WHAT YOU WILL DO:
Scan the entries that follow and copy out every line containing "Video".

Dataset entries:
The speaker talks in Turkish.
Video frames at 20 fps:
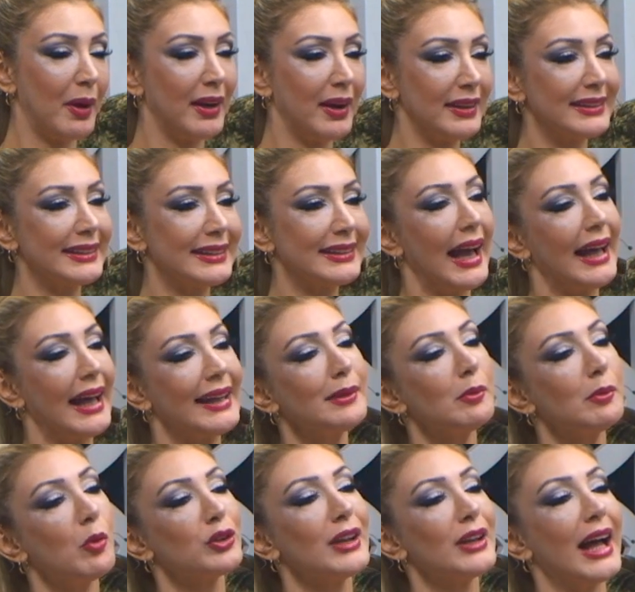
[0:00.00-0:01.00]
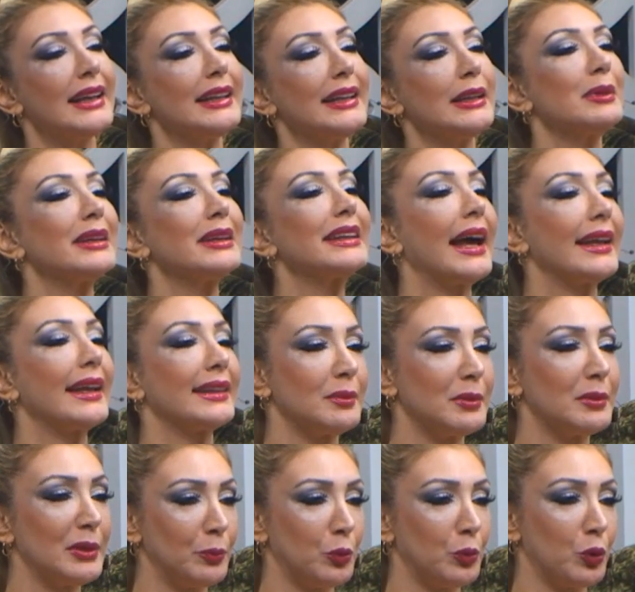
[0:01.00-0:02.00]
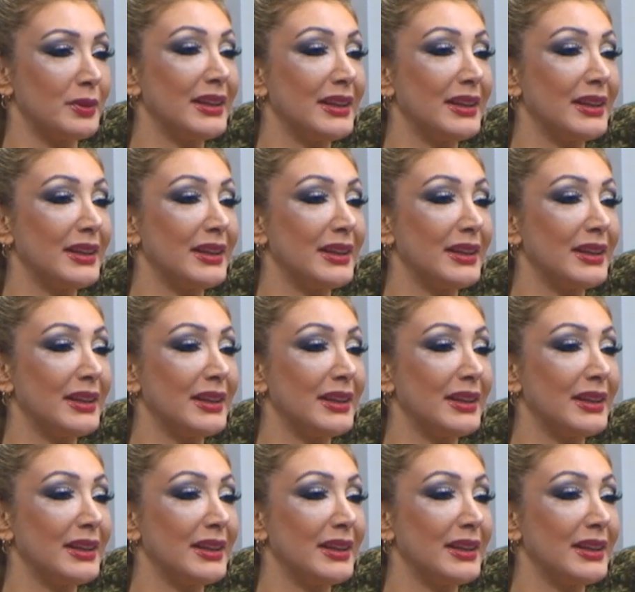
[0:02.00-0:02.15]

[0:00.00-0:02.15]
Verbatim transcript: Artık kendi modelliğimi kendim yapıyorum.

--

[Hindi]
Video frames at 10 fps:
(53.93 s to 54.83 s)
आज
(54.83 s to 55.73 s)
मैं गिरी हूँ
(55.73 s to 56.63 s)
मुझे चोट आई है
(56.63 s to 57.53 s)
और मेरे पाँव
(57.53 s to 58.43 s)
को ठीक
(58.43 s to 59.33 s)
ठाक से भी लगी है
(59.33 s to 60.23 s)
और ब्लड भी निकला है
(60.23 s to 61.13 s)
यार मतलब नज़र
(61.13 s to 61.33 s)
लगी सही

SOLUTION BELOW:
Video frames at 20 fps:
Video frames at 10 fps:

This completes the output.